Decree 10.502/2020, which establishes the National Special Education Policy, adopted on September 30, threatens to undermine existing laws and policies that ensure that people with disabilities can study in Brazil’s mainstream education system. The decree appears to be aimed at promoting the establishment of a separate system of special schools. It also allows authorities to send children with disabilities to special schools if they are classified as “those who cannot benefit from the developmental benefits of being accepted into regular inclusive schools and who require diverse and continuous support.”
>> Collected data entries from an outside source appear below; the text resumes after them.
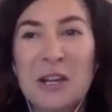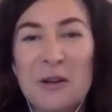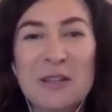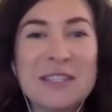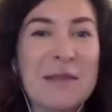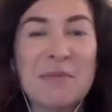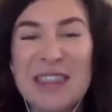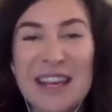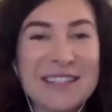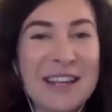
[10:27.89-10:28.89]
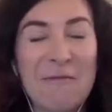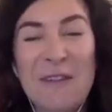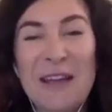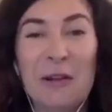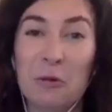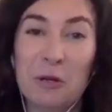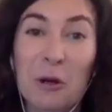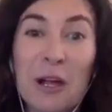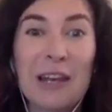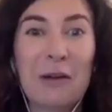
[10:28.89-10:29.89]
some things that feel or
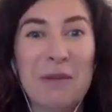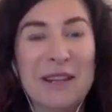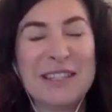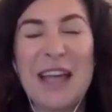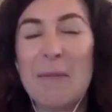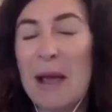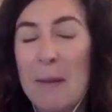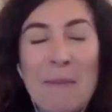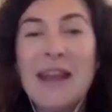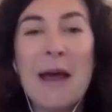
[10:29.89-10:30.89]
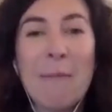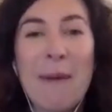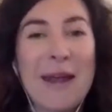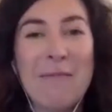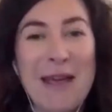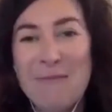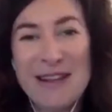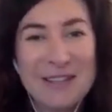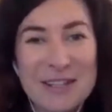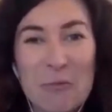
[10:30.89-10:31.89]
look a little bit the same, like peanut butter
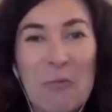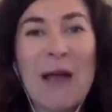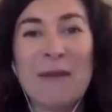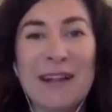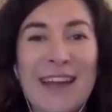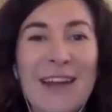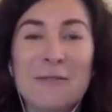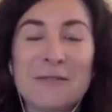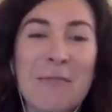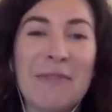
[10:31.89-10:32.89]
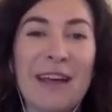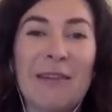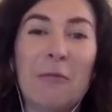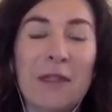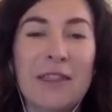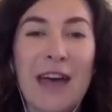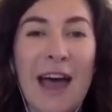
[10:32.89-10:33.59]
maybe, just wiping that off something with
“No one should be prevented or barred from attending schools in their community because they have a disability,” said Carlos Rios Espinosa, senior disability rights researcher and advocate at Human Rights Watch. “This new decree threatens to undermine important progress toward inclusive education in Brazil.”

Two challenges to the decree are pending before Brazil’s Supreme Court. In 17-page amicus briefs submitted to the court in each case, Human Rights Watch explained why the decree threatens the right of people with disabilities to receive a quality, inclusive education on an equal basis with others. The decree contains several provisions that could allow discrimination against children with disabilities and their exclusion from the general education system. Instead of strengthening accommodations to ensure the effectiveness of inclusive education, the decree encourages state and municipal authorities to create separate classes for students with disabilities within specialized or mainstream schools.
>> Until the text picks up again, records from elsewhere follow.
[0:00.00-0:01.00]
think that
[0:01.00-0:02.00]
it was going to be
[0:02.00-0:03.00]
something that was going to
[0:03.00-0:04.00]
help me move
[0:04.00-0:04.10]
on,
The decree also requires the development of criteria to identify “students who are not benefiting from inclusive mainstream schools,” which could give authorities justification for using it to remove some children from mainstream schools and require or pressure them to attend special schools or classes.

The Brazilian government did not consult with people with disabilities before issuing this decree, even though under Brazilian and international law governments are required to closely consult with them when formulating policies relating to and protecting the rights of people with disabilities.

Through Brazil’s Freedom of Information law, Human Rights Watch obtained the decree’s “Explanatory Memorandum,” which the Presidential Secretariat, the Ministry of Education, and the Ministry of Women, Family, and Human Rights participated in drafting the decree. The Explanatory Memorandum makes clear that the government did not consult with people with disabilities, including children with disabilities, about the decree.

The government claims it only conducted an online poll in 2018. However, the poll did not meaningfully explore the specific opinions of people with disabilities: out of 8,329 respondents, only 47 (0.6%) were students with disabilities, and no respondents said they wanted to return to segregated education.

Brazil ratified the United Nations Convention on the Rights of Persons with Disabilities (CRPD) in 2008. The Convention has constitutional status in Brazil, and all rights guaranteed in the Convention should be guaranteed in national law. This includes the right to a quality, inclusive education on an equal basis with others, and the right to reasonable accommodations and assistance to facilitate a meaningful education.

An inclusive education system supports the full and effective participation, access, attendance and achievement of all students, especially those at risk of being excluded or marginalized. Education systems should provide individualized educational responses rather than expecting students to fit into the system.

The right to non-discrimination in education includes the right to not be segregated. Segregation occurs when the education of students with disabilities is provided in a separate setting, such as a special school, and separated from students without disabilities. Segregation can also take the form of placing children with disabilities in separate classrooms within mainstream schools.

“The new decree risks isolating children with disabilities by encouraging segregated schools and classrooms, and even allows authorities to consider them ineligible for mainstream education,” Ríos Espinosa said. “This decree is a big step in the wrong direction for disability rights.”